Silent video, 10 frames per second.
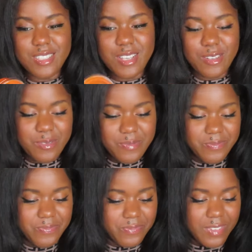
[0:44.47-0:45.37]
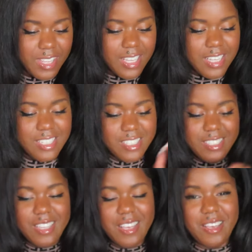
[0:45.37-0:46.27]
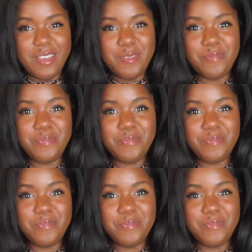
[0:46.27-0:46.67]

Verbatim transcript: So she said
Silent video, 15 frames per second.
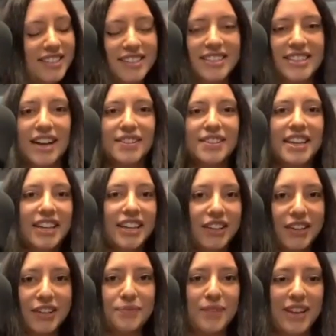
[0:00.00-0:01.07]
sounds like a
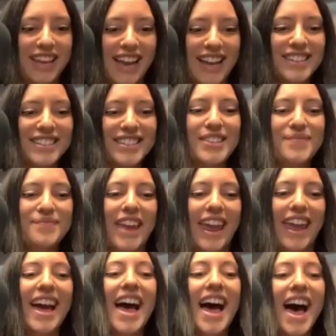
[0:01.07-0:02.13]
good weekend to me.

* * * *

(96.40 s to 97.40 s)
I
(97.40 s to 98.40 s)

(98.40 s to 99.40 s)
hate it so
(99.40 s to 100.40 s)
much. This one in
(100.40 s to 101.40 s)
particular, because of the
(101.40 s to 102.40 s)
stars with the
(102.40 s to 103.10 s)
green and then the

* * * *

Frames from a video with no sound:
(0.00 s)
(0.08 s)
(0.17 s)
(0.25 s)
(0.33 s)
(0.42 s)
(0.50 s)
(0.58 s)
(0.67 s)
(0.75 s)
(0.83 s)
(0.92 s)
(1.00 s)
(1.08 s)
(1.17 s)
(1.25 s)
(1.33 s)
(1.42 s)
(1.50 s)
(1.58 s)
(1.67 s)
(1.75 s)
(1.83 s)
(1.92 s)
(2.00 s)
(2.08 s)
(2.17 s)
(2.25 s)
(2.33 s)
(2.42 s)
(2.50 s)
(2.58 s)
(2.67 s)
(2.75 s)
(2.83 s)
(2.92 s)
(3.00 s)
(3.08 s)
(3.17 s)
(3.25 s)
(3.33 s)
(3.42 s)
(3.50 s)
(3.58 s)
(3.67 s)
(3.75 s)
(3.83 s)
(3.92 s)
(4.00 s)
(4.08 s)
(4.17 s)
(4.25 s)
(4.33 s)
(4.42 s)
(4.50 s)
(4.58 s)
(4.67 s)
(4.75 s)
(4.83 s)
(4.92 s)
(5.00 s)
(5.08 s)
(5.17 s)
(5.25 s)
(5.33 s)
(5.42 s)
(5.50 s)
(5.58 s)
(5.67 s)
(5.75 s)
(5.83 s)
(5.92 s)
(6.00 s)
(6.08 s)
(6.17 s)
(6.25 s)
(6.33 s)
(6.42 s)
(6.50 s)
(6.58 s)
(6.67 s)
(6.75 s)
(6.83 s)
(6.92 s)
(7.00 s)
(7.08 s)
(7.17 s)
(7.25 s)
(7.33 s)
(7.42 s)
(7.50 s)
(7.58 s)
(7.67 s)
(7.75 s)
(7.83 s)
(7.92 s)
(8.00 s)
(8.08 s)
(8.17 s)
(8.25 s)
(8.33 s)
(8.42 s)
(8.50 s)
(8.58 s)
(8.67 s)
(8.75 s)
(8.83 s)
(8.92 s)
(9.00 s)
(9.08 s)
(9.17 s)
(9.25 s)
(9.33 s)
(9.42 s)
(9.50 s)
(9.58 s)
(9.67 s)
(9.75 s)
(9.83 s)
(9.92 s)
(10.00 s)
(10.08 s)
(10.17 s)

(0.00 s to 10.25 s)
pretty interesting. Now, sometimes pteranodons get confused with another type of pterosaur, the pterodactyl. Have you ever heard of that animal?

* * * *

# Exercise description
Your answer should be the lines above that contain the word "video", copied out.

# Exercise response
Silent video, 10 frames per second.
Silent video, 15 frames per second.
Frames from a video with no sound:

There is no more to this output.